### WORK INSTRUCTIONS
Your task is to transcribe all the entries exactly, excluding pictures.

### AVAILABLE DATA
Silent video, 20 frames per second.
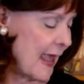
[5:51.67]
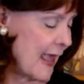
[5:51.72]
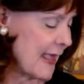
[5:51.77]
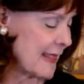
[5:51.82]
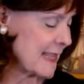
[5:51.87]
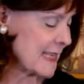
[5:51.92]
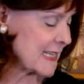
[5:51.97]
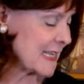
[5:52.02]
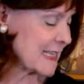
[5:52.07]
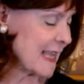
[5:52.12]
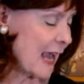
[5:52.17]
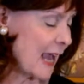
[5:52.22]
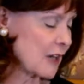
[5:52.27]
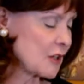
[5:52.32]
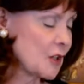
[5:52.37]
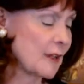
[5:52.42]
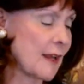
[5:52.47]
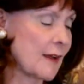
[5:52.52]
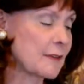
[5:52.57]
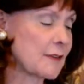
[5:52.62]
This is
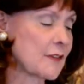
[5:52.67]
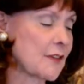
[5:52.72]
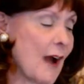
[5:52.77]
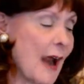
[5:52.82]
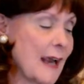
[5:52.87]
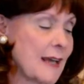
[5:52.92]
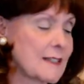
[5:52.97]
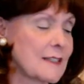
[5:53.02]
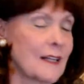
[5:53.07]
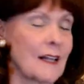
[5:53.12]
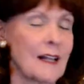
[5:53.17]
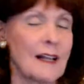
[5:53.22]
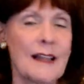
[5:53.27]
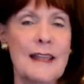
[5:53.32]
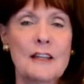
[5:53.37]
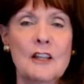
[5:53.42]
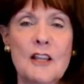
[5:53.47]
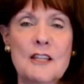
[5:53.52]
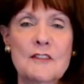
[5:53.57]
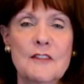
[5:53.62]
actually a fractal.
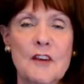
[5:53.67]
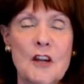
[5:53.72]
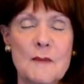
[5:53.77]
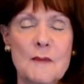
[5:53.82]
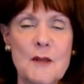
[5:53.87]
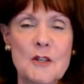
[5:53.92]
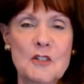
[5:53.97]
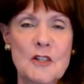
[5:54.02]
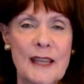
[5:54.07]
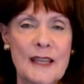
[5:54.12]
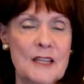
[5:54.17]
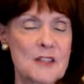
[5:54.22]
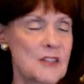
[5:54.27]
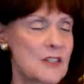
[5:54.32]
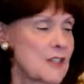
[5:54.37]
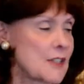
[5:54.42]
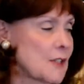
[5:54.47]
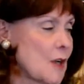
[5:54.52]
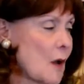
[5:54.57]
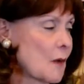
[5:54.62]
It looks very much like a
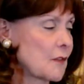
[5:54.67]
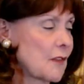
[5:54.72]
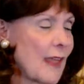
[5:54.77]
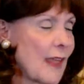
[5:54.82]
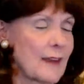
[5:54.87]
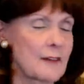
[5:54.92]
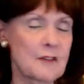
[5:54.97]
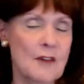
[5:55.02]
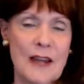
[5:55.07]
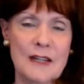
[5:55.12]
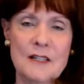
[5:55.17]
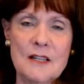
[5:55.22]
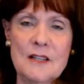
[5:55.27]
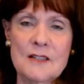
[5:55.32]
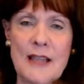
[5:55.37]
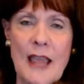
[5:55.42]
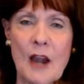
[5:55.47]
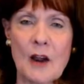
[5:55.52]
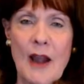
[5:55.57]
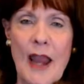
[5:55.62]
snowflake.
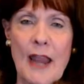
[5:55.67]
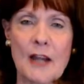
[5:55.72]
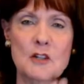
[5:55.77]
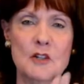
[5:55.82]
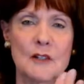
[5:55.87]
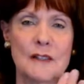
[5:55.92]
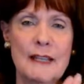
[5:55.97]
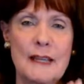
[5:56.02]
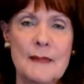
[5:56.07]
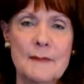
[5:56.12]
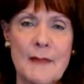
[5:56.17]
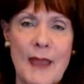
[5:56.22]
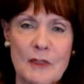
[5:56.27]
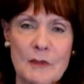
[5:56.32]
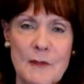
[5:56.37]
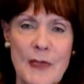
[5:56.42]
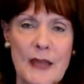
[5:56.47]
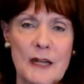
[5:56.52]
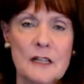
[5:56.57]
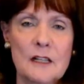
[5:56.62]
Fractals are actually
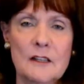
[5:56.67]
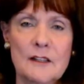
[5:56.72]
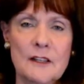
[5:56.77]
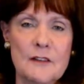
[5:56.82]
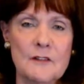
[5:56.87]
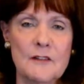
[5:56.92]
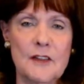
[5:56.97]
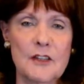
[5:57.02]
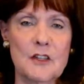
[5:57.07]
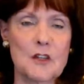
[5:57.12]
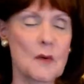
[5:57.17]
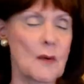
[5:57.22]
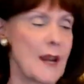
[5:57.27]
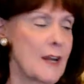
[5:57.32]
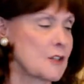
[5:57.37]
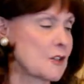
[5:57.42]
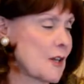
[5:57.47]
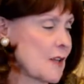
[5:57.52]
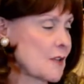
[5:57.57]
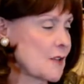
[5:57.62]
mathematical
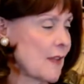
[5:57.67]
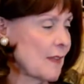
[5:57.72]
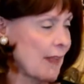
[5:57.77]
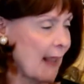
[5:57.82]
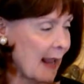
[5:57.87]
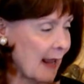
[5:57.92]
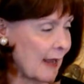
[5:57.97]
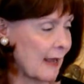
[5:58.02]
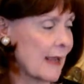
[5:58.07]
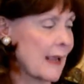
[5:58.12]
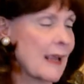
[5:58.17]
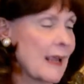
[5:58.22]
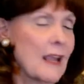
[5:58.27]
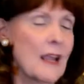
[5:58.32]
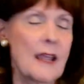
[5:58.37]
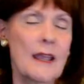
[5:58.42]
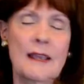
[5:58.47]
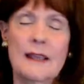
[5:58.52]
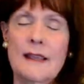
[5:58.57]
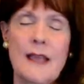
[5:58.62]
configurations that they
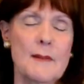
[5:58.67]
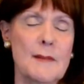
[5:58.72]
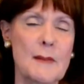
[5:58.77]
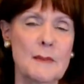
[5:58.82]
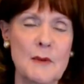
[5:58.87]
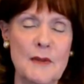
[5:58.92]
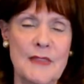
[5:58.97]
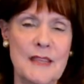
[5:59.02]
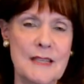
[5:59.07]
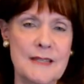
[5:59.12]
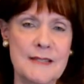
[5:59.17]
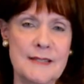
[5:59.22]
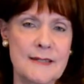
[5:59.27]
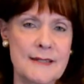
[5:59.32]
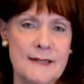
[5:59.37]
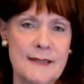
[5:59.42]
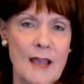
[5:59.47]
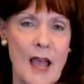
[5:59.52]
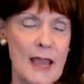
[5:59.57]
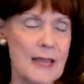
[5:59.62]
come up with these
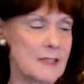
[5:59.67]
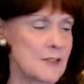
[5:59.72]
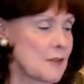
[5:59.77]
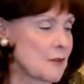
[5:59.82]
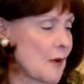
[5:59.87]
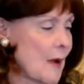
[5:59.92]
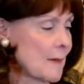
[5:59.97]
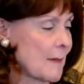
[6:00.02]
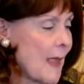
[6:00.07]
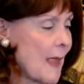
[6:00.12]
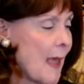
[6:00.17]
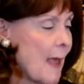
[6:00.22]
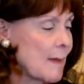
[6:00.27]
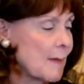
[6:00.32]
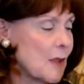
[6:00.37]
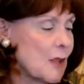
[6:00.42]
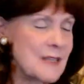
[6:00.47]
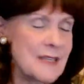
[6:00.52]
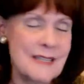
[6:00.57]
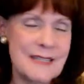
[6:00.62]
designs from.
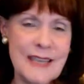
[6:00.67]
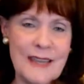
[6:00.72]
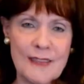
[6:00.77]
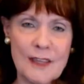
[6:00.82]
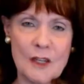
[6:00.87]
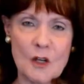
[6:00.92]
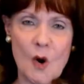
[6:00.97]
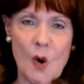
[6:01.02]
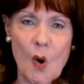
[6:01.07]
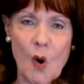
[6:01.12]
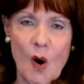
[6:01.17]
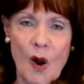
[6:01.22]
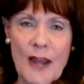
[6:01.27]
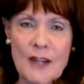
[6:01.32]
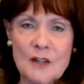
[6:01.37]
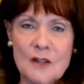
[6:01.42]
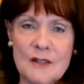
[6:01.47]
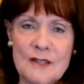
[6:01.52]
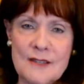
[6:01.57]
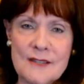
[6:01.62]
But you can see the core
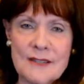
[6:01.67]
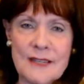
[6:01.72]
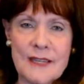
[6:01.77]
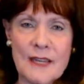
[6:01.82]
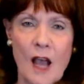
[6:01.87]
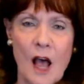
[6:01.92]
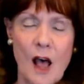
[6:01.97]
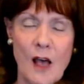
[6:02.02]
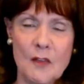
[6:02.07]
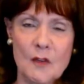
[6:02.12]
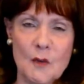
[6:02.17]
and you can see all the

### ANSWER TO THE EXERCISE
Silent video, 20 frames per second.
[5:51.67]
[5:51.72]
[5:51.77]
[5:51.82]
[5:51.87]
[5:51.92]
[5:51.97]
[5:52.02]
[5:52.07]
[5:52.12]
[5:52.17]
[5:52.22]
[5:52.27]
[5:52.32]
[5:52.37]
[5:52.42]
[5:52.47]
[5:52.52]
[5:52.57]
[5:52.62]
This is
[5:52.67]
[5:52.72]
[5:52.77]
[5:52.82]
[5:52.87]
[5:52.92]
[5:52.97]
[5:53.02]
[5:53.07]
[5:53.12]
[5:53.17]
[5:53.22]
[5:53.27]
[5:53.32]
[5:53.37]
[5:53.42]
[5:53.47]
[5:53.52]
[5:53.57]
[5:53.62]
actually a fractal.
[5:53.67]
[5:53.72]
[5:53.77]
[5:53.82]
[5:53.87]
[5:53.92]
[5:53.97]
[5:54.02]
[5:54.07]
[5:54.12]
[5:54.17]
[5:54.22]
[5:54.27]
[5:54.32]
[5:54.37]
[5:54.42]
[5:54.47]
[5:54.52]
[5:54.57]
[5:54.62]
It looks very much like a
[5:54.67]
[5:54.72]
[5:54.77]
[5:54.82]
[5:54.87]
[5:54.92]
[5:54.97]
[5:55.02]
[5:55.07]
[5:55.12]
[5:55.17]
[5:55.22]
[5:55.27]
[5:55.32]
[5:55.37]
[5:55.42]
[5:55.47]
[5:55.52]
[5:55.57]
[5:55.62]
snowflake.
[5:55.67]
[5:55.72]
[5:55.77]
[5:55.82]
[5:55.87]
[5:55.92]
[5:55.97]
[5:56.02]
[5:56.07]
[5:56.12]
[5:56.17]
[5:56.22]
[5:56.27]
[5:56.32]
[5:56.37]
[5:56.42]
[5:56.47]
[5:56.52]
[5:56.57]
[5:56.62]
Fractals are actually
[5:56.67]
[5:56.72]
[5:56.77]
[5:56.82]
[5:56.87]
[5:56.92]
[5:56.97]
[5:57.02]
[5:57.07]
[5:57.12]
[5:57.17]
[5:57.22]
[5:57.27]
[5:57.32]
[5:57.37]
[5:57.42]
[5:57.47]
[5:57.52]
[5:57.57]
[5:57.62]
mathematical
[5:57.67]
[5:57.72]
[5:57.77]
[5:57.82]
[5:57.87]
[5:57.92]
[5:57.97]
[5:58.02]
[5:58.07]
[5:58.12]
[5:58.17]
[5:58.22]
[5:58.27]
[5:58.32]
[5:58.37]
[5:58.42]
[5:58.47]
[5:58.52]
[5:58.57]
[5:58.62]
configurations that they
[5:58.67]
[5:58.72]
[5:58.77]
[5:58.82]
[5:58.87]
[5:58.92]
[5:58.97]
[5:59.02]
[5:59.07]
[5:59.12]
[5:59.17]
[5:59.22]
[5:59.27]
[5:59.32]
[5:59.37]
[5:59.42]
[5:59.47]
[5:59.52]
[5:59.57]
[5:59.62]
come up with these
[5:59.67]
[5:59.72]
[5:59.77]
[5:59.82]
[5:59.87]
[5:59.92]
[5:59.97]
[6:00.02]
[6:00.07]
[6:00.12]
[6:00.17]
[6:00.22]
[6:00.27]
[6:00.32]
[6:00.37]
[6:00.42]
[6:00.47]
[6:00.52]
[6:00.57]
[6:00.62]
designs from.
[6:00.67]
[6:00.72]
[6:00.77]
[6:00.82]
[6:00.87]
[6:00.92]
[6:00.97]
[6:01.02]
[6:01.07]
[6:01.12]
[6:01.17]
[6:01.22]
[6:01.27]
[6:01.32]
[6:01.37]
[6:01.42]
[6:01.47]
[6:01.52]
[6:01.57]
[6:01.62]
But you can see the core
[6:01.67]
[6:01.72]
[6:01.77]
[6:01.82]
[6:01.87]
[6:01.92]
[6:01.97]
[6:02.02]
[6:02.07]
[6:02.12]
[6:02.17]
and you can see all the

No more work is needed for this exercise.